It was in August 1976 at the Lucerne Festival that Anne-Sophie Mutter first set foot on the world’s stage. She was thirteen at the time. The following year she made her Salzburg Whitsun Festival debut under Herbert von Karajan, and a year after that her first recording was released by Deutsche Grammophon. The words “child prodigy” inevitably appeared in the newspapers. “I was half-aware of what was being said,” the violinist recalls, “but it was of little interest to me. I knew that I was a child. And the ‘prodigy’ part struck me as somehow comical.” To become world-famous as a teenager practically overnight was gratifying, of course, but it was also an emotional and a mental challenge. “As a result I learnt from a very early age to adopt a realistic attitude to all that was written about me and to place a certain distance between it and my private life.” This down-to-earth attitude was to prove useful to Anne-Sophie Mutter, for what followed was an international career unlike that of any other subsequent violinist.

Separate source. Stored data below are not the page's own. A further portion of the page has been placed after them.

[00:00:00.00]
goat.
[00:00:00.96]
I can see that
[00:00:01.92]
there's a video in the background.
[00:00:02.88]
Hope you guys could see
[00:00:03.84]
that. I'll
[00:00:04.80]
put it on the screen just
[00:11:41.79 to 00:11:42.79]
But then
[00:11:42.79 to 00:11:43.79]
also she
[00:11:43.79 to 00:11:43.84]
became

Universally considered as one of the greatest violinists of our time, Anne-Sophie Mutter’s stunning and multi-faceted music-making extends across masterworks from the full breadth of the violin repertoire.

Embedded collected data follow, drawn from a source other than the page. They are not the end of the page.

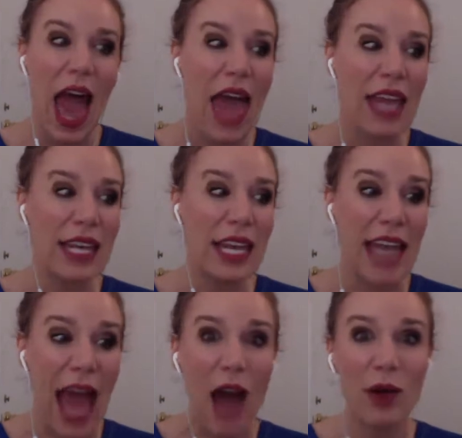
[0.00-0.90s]
And
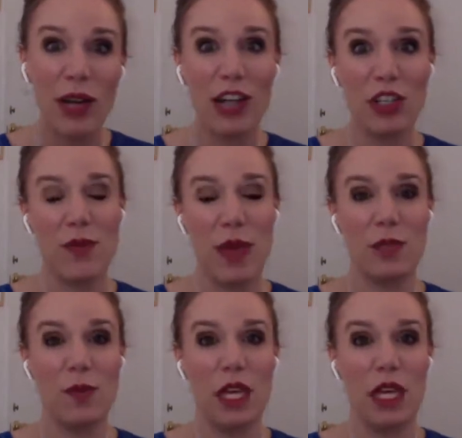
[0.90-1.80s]
now it actually
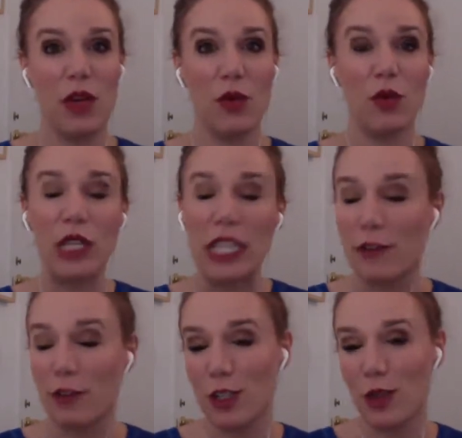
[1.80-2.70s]
makes me really
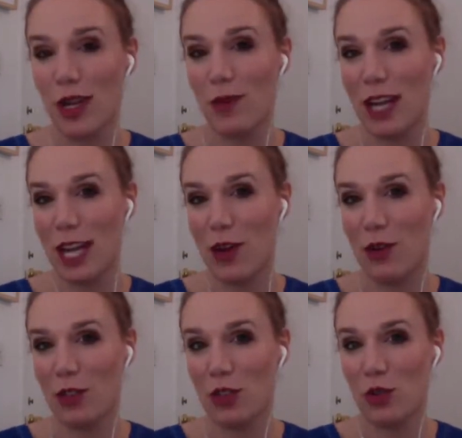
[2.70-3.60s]
frustrated when I
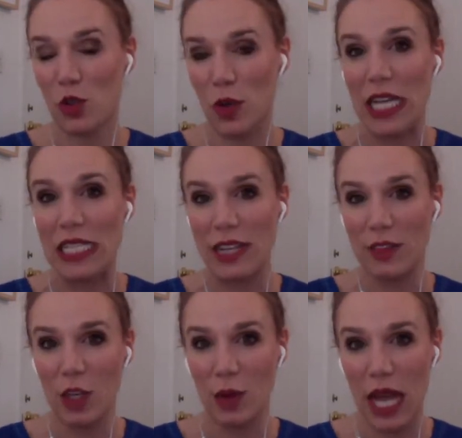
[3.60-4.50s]
go to screenings that
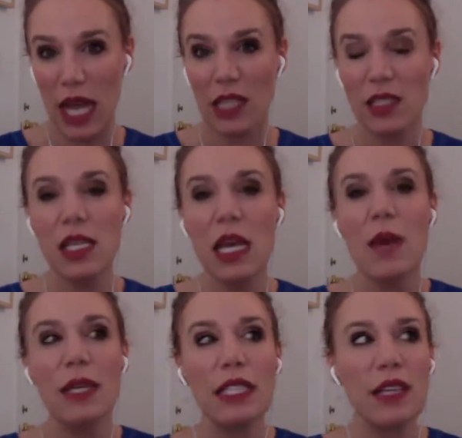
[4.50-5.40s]
have Q&As,
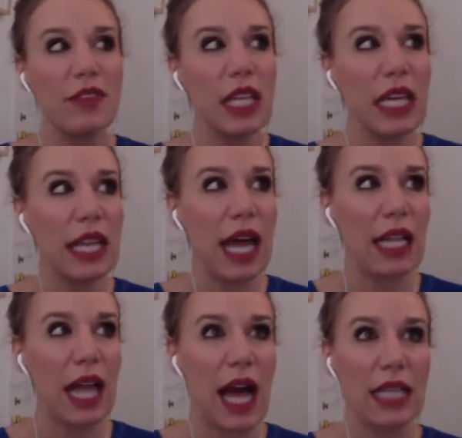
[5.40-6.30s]
because I feel like in that
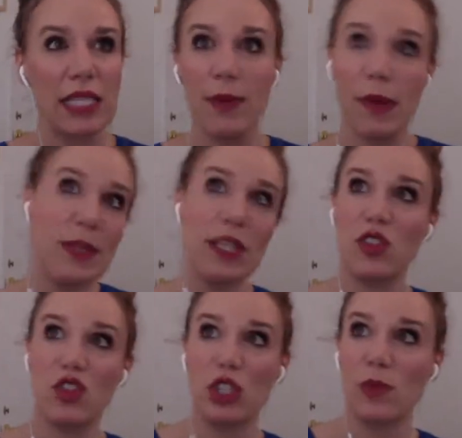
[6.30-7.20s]
class, and maybe this
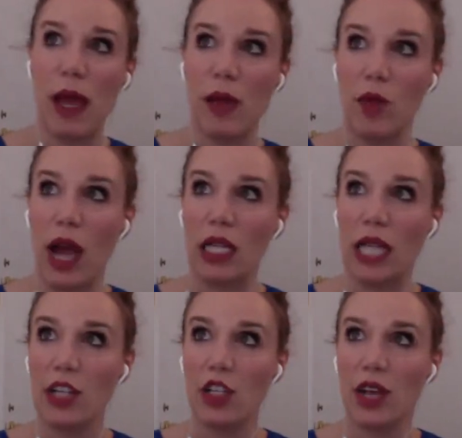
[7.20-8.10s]
is just my
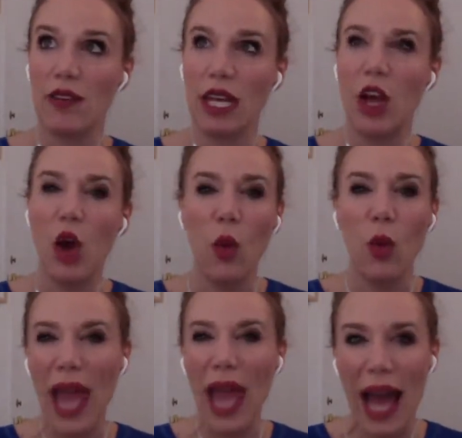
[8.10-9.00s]
recollection of it,
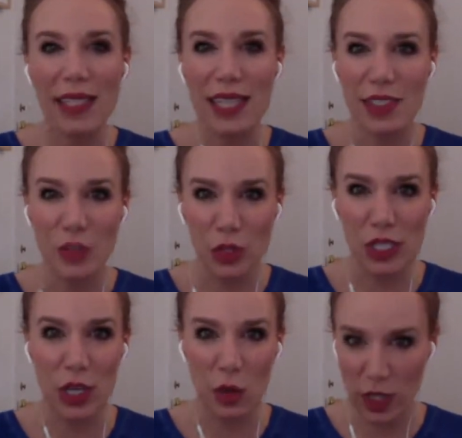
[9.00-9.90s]
we asked
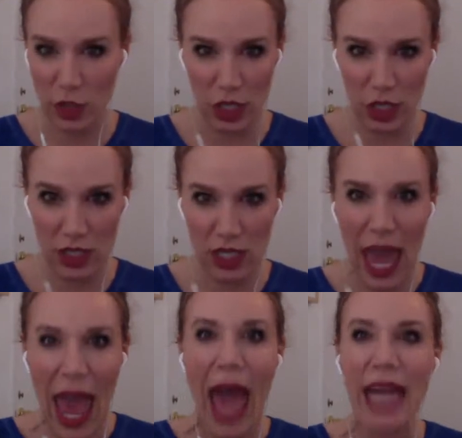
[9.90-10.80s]
interesting questions.
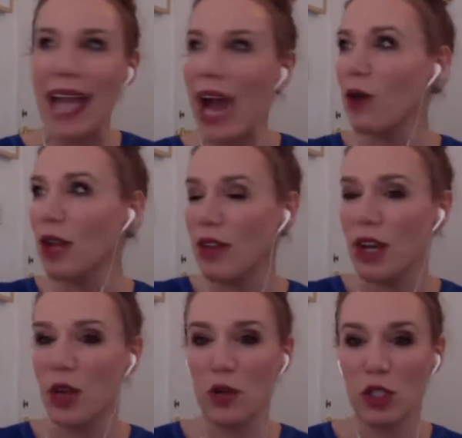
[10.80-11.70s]
And now whenever I
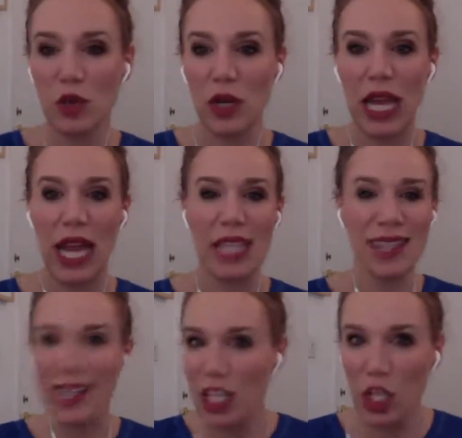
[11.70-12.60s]
go to a screening, it's
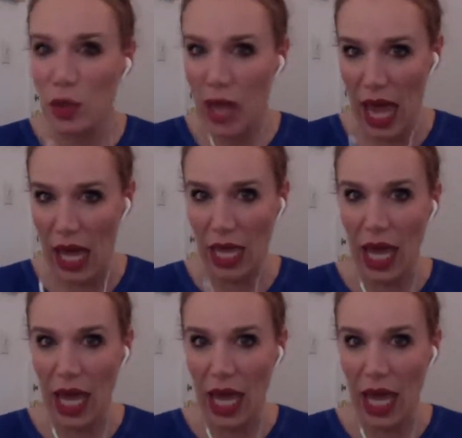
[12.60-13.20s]
not a Q&A.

Mutterissimo – The Art of Anne-Sophie Mutter is a selection of highlights from her discography, personally picked by Mutter herself, bringing together recordings that date for the most part from the last twenty years. It invites listeners to undertake two tours of Anne-Sophie Mutter’s multiple worlds of music:
The first explores the highways and byways of the core repertory and features well-known works for violin and orchestra by Dvořák and Schumann alongside less familiar pieces. The second one, often with Mutter’s long-standing piano partner, Lambert Orkis, combines virtuosity and light-heartedness; the popular and the surprising; and emotion and rhythmic energy. 
For many years Anne-Sophie Mutter has performed not only in major international concert halls but recently also in clubs, where a young audience, largely unconcerned with traditional rituals, reacts to the music much more spontaneously. It is only logical, therefore, that she increasingly uses social media to engage in a dialogue with her fans.